Я не знаю, откуда тогда взялась сила воли, но я сумел взять себя в руки. Я четко понимал, что слезами и соплями я себе точно не помогу. Первое решение пришло быстро: нужно вернуться к реке, к домику с печкой, потому что там тепло и безопасно, и там меня точно найдут. Я попытался двинуться в обратный путь, идя по собственным следам. Получалось не очень, потому что к тому моменту я уже достаточно наплутал и следы затоптал. Начинало темнеть. Паника снова подняла голову, но я и на этот раз не дал ей ни малейшего шанса.
«Олег, ты сможешь найти выход», – строго сказал я себе, и тут же пришло новое решение. Я понял, что надо залезть на самое высокое дерево, чтобы с него увидеть реку, причем сделать это до темноты. Пока я лез, в кровь ободрал себе руки и ноги, зато когда я очутился наверху, то увидел не реку, а холм, на котором стоит наша деревня. Это была самая высокая точка в округе, домов с такого расстояния было не видно, но деревня была точно там, и я понял, что мне нужно двигаться строго в том направлении.
Никаких навыков по выживанию в лесу у меня не было и в помине. Я не ориентировался ни по кольцам на пнях, ни по лишайникам на коре деревьев, ни по камням, ни по муравейникам. Но пока я лез на дерево, вышла луна, и хотя у меня не было ни малейших познаний в астрономии, я понял, что нужно запомнить расположение деревни относительно нее. Вот так, полагаясь на луну, я и шел, практически ночью вернувшись домой.
Я не помню, наказал ли меня тогда дед, хотя человеком он был достаточно суровым. Зато помню чувство огромного удовлетворения от того, что смог сам справиться с экстремальной ситуацией. Эта история стала для меня большим уроком. Именно в тот момент я понял, как много зависит от самообладания, от уверенности в своих силах, от понимания, что ты обязательно справишься. С тех пор, когда я попадаю в экстремальную ситуацию, сразу жестко беру себя в руки и составляю план действий. Без лишних эмоций.
В детстве бывало, что меня не брали на соревнования из-за плохих оценок. Для меня не было хуже наказания. Представьте, вся команда, весь твой хоккейный класс, все твои друзья едут в Ригу или Минск, а ты вынужден сидеть дома из-за двойки по иностранному языку или химии.

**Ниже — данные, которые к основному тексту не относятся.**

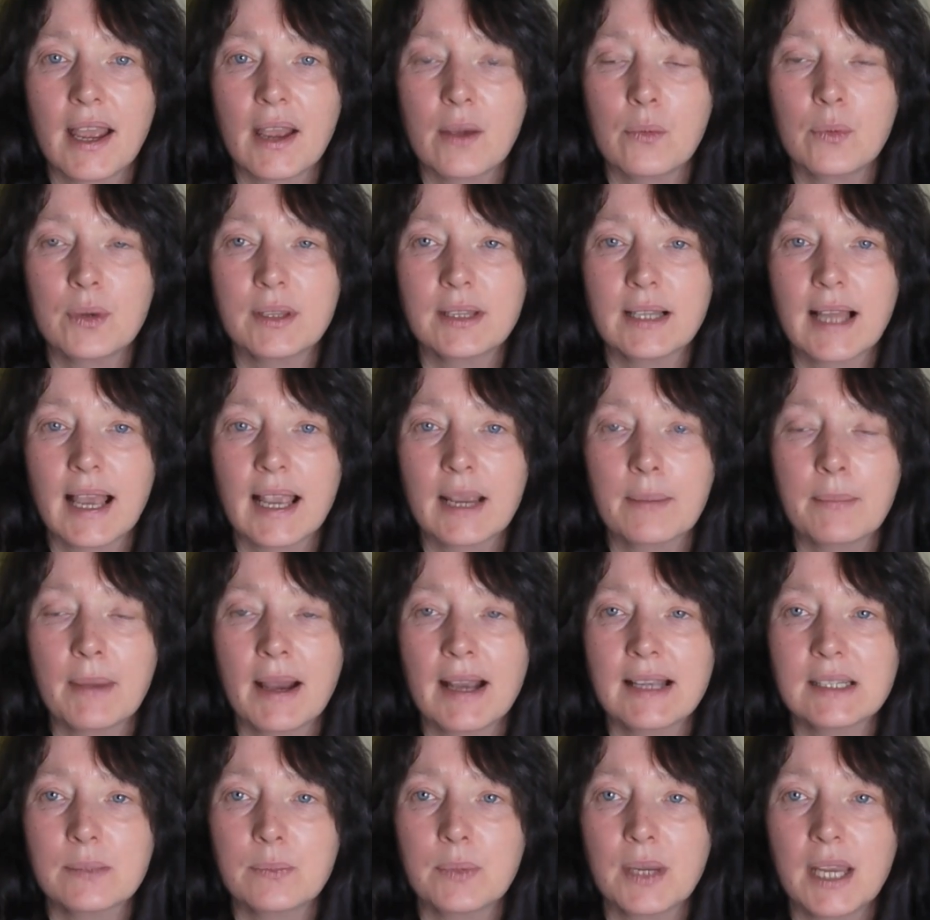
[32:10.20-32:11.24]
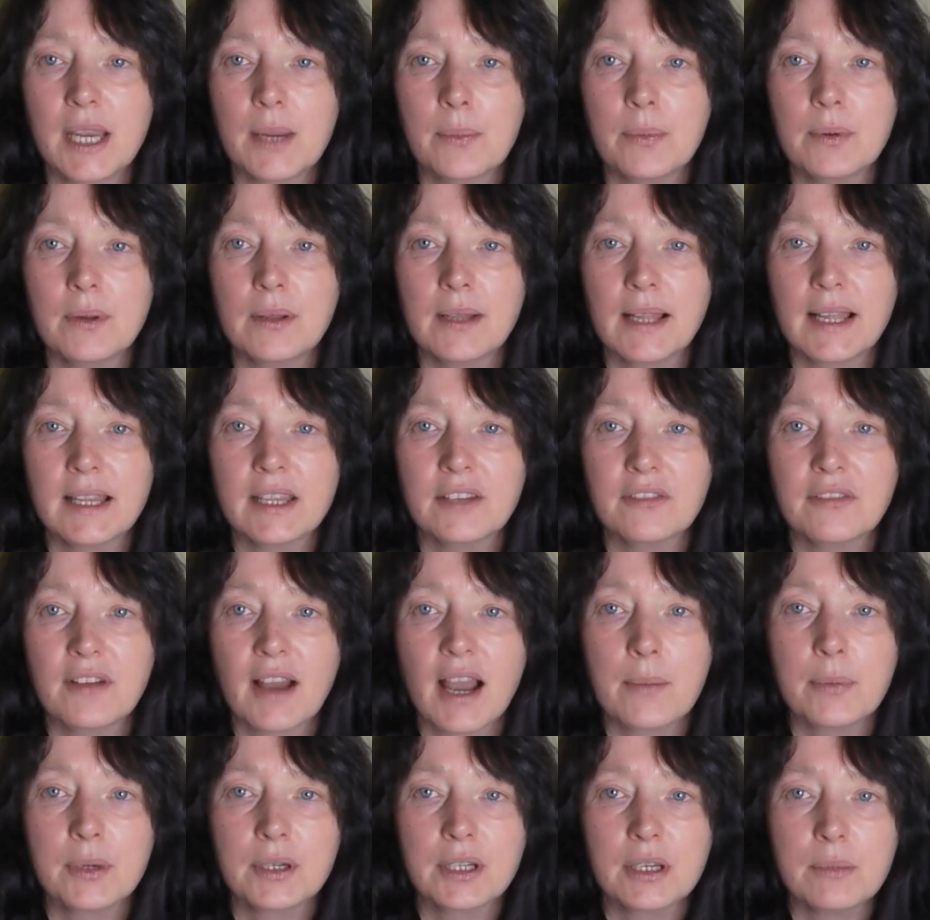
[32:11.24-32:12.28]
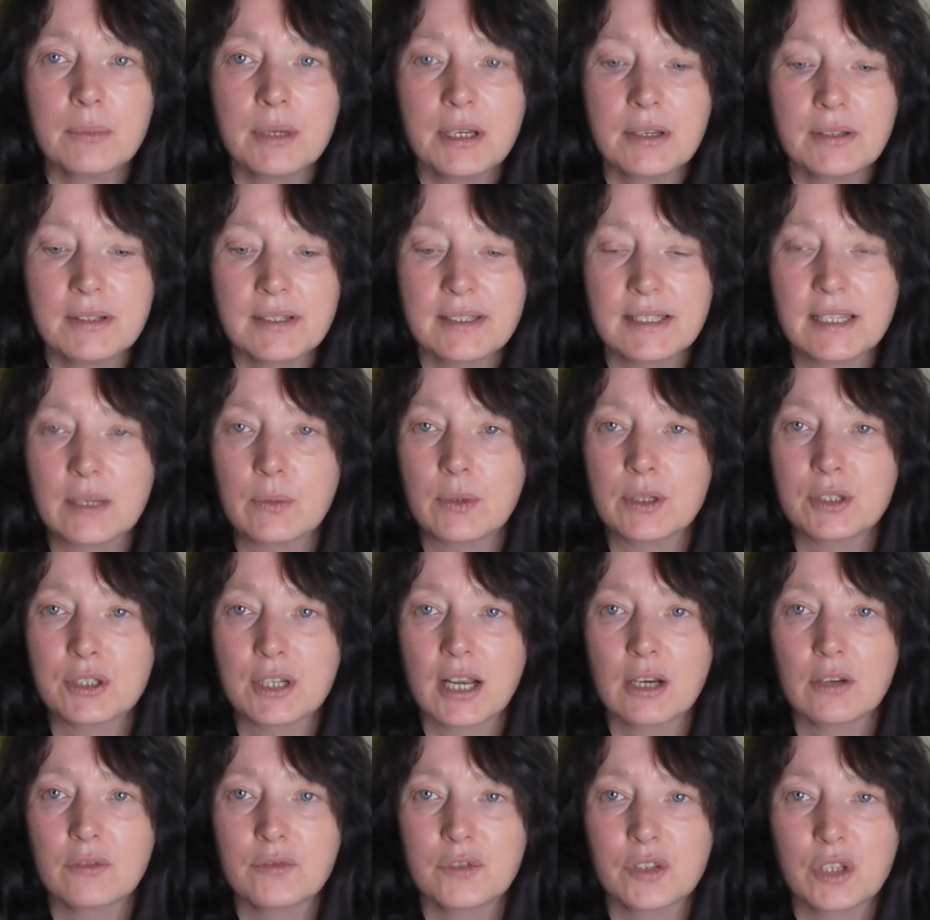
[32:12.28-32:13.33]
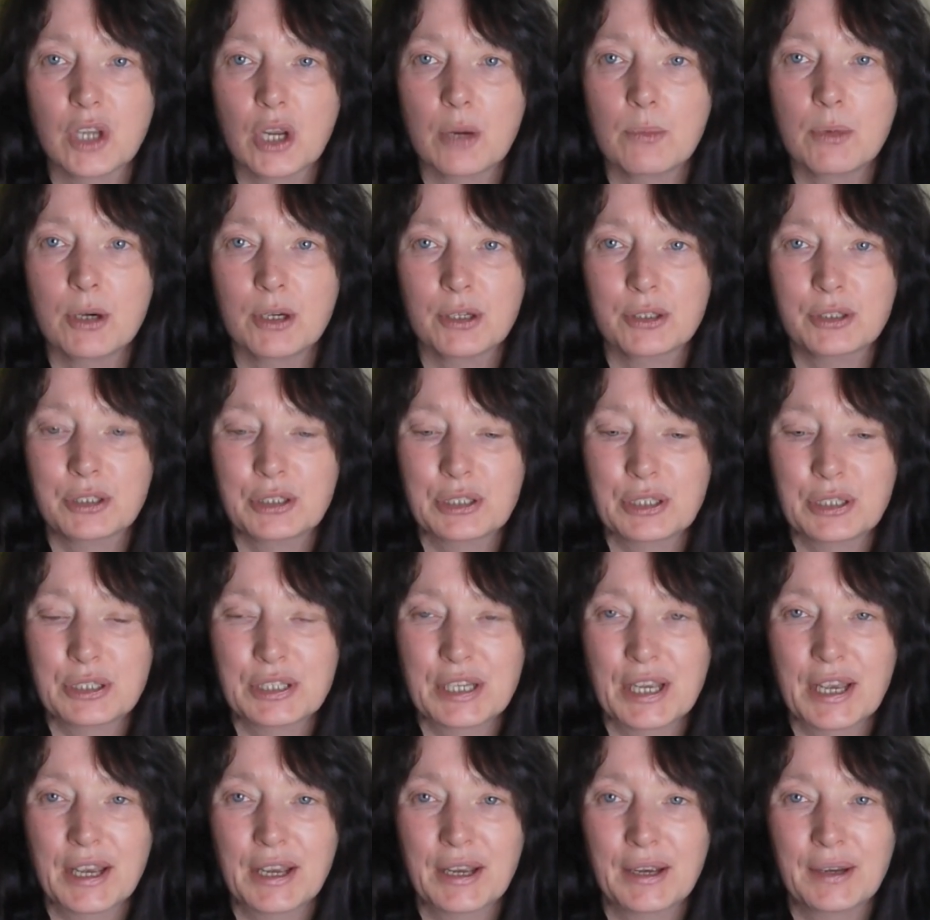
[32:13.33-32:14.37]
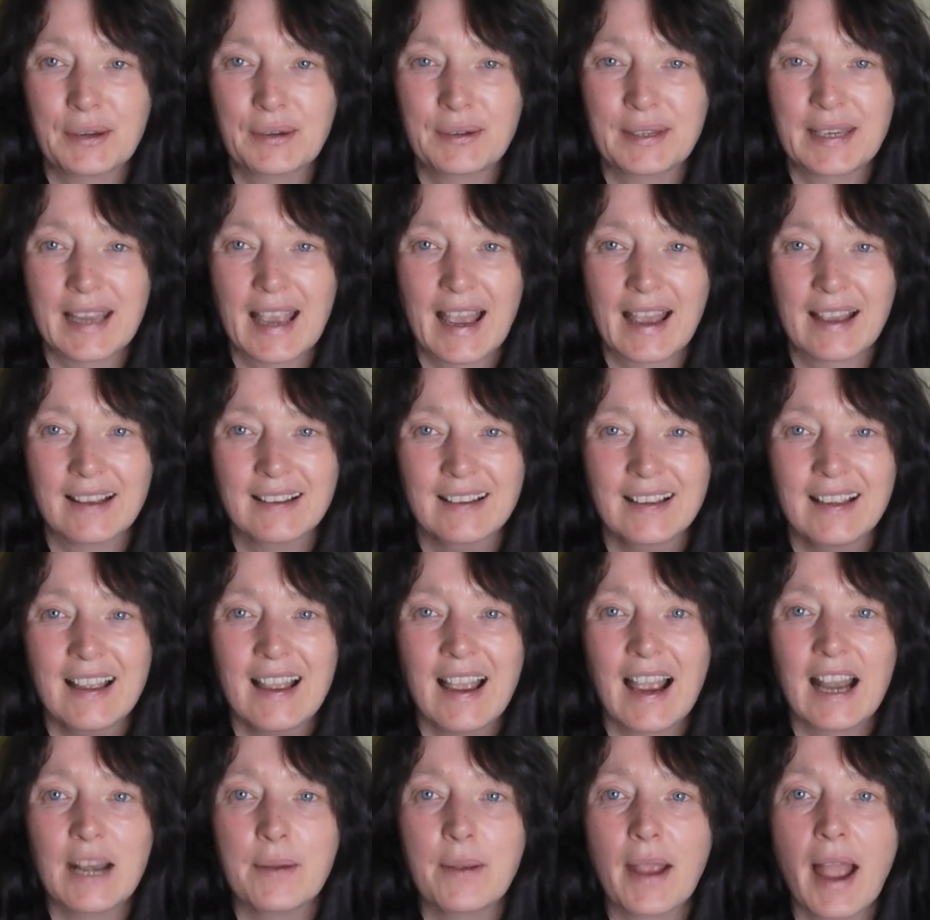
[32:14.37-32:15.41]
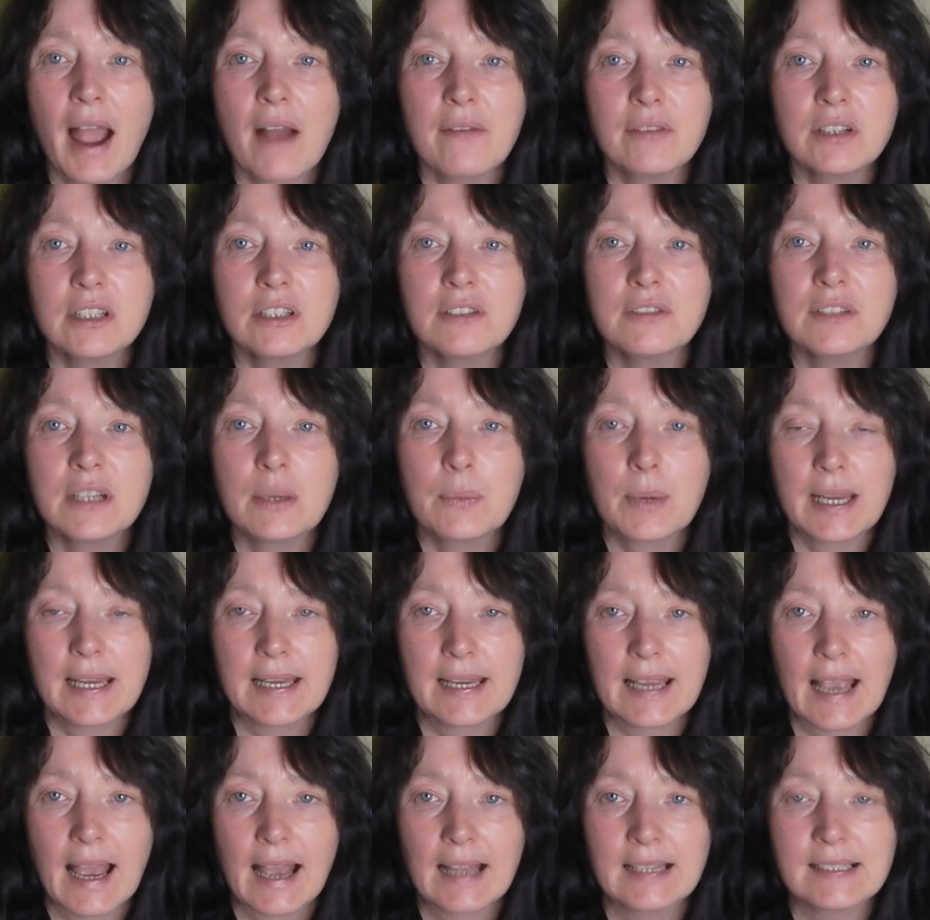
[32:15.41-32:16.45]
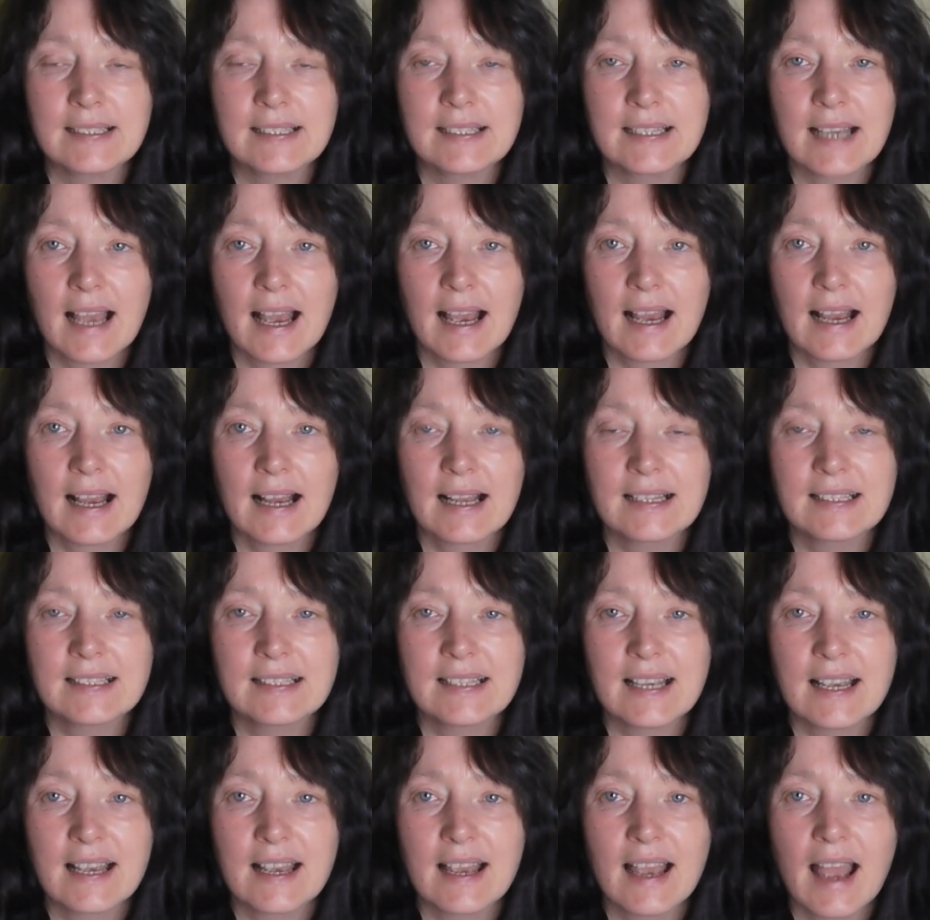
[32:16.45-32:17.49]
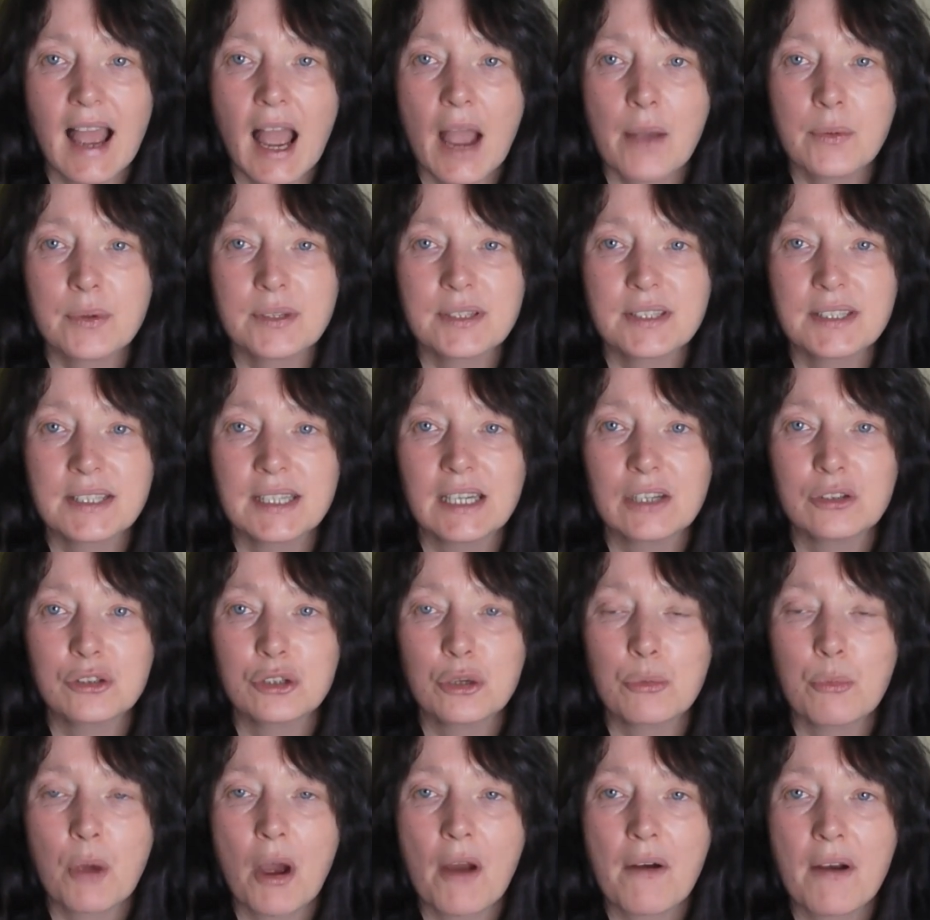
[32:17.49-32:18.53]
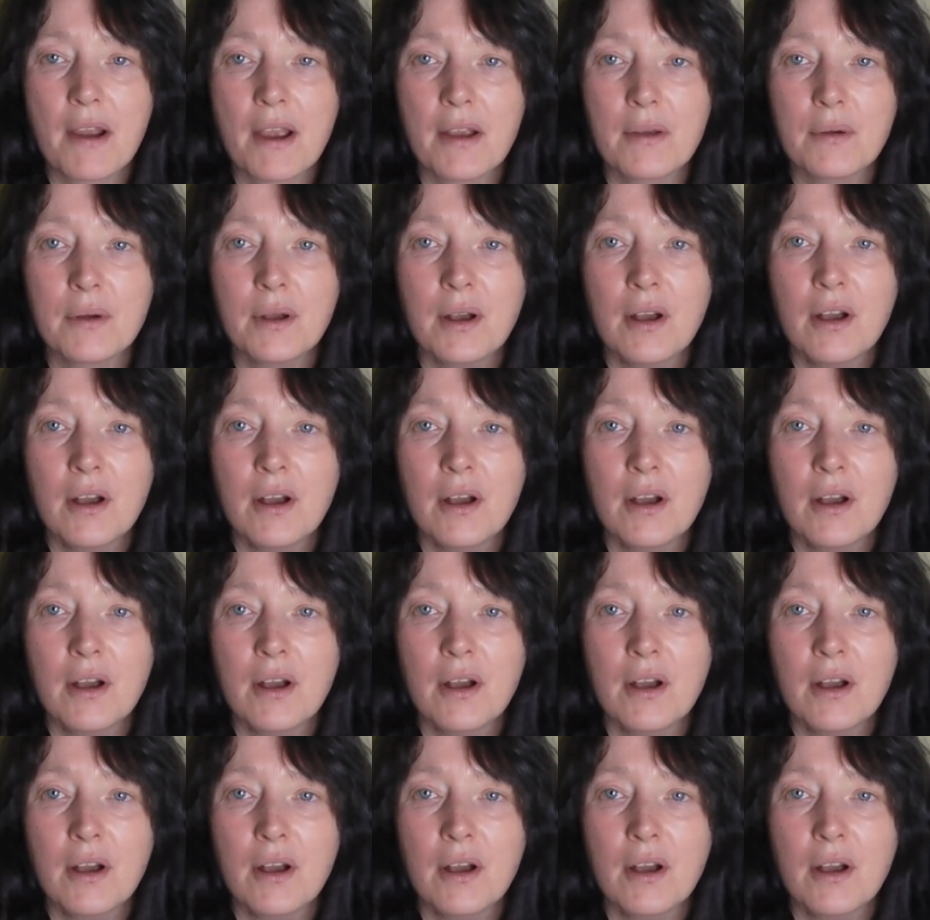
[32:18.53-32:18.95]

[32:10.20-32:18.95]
with like-minded people in the fibre community, which I love so much. So yeah, anyway, have a lovely weekend, and I will see you tomorrow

Когда я окончил четвертый класс, в Череповце был создан первый в Вологодской области спортивный класс по хоккею. Мальчишек, подающих надежды, собрали со всех школ города, объединили двадцать пять сорванцов в один класс на базе двенадцатой школы города Череповца. Только спустя годы стал понимать, как тяжело с нами было учителям. Одни парни, спортсмены, все по натуре лидеры, и чтобы мы могли хоть как-то учиться, наш тренер Вячеслав Викторович Дубровин ввел жесткое правило: получаешь двойку – снимаешься с соревнований по неспортивному признаку.
Естественно, что пропустить соревнования, особенно в столицах других республик Советского Союза, где можно было вволю напиться пепси-колы, которая в Вологодской области тогда не продавалась, было огромной трагедией. Пару раз пропустив такую поездку мечты, я стал зубами цепляться за учебу.
Большинство моих друзей-хоккеистов, чтобы ездить по стране, тянули все предметы на троечку. О получении базового образования никто не думал, только о спортивной карьере. А я, получив два раза тяжелый урок со снятием с соревнований, принял для себя решение учиться «с запасом». В результате школу я окончил хорошо, одним из лучших в классе, сказав себе: «Олег, соберись, ты можешь!»
Эту фразу я вообще слышал в своем детстве очень часто. Она касалась хоккея, учебы, да вообще любой ситуации. И мой дед, и отец всегда говорили, что в каждом человеке скрыты большие возможности. Они видели, что у меня есть задатки, и подталкивали к достижениям, мотивируя и делами, и словами. Я же считал себя совершенно обычным пацаном, который ничем не выделялся среди сверстников, и, напомню, никогда не стремился быть лучшим, но всегда старался сделать любое дело максимально хорошо, чтобы испытать чувство удовлетворения от того, что у меня получилось. При этом, что считали другие, для меня было неважно.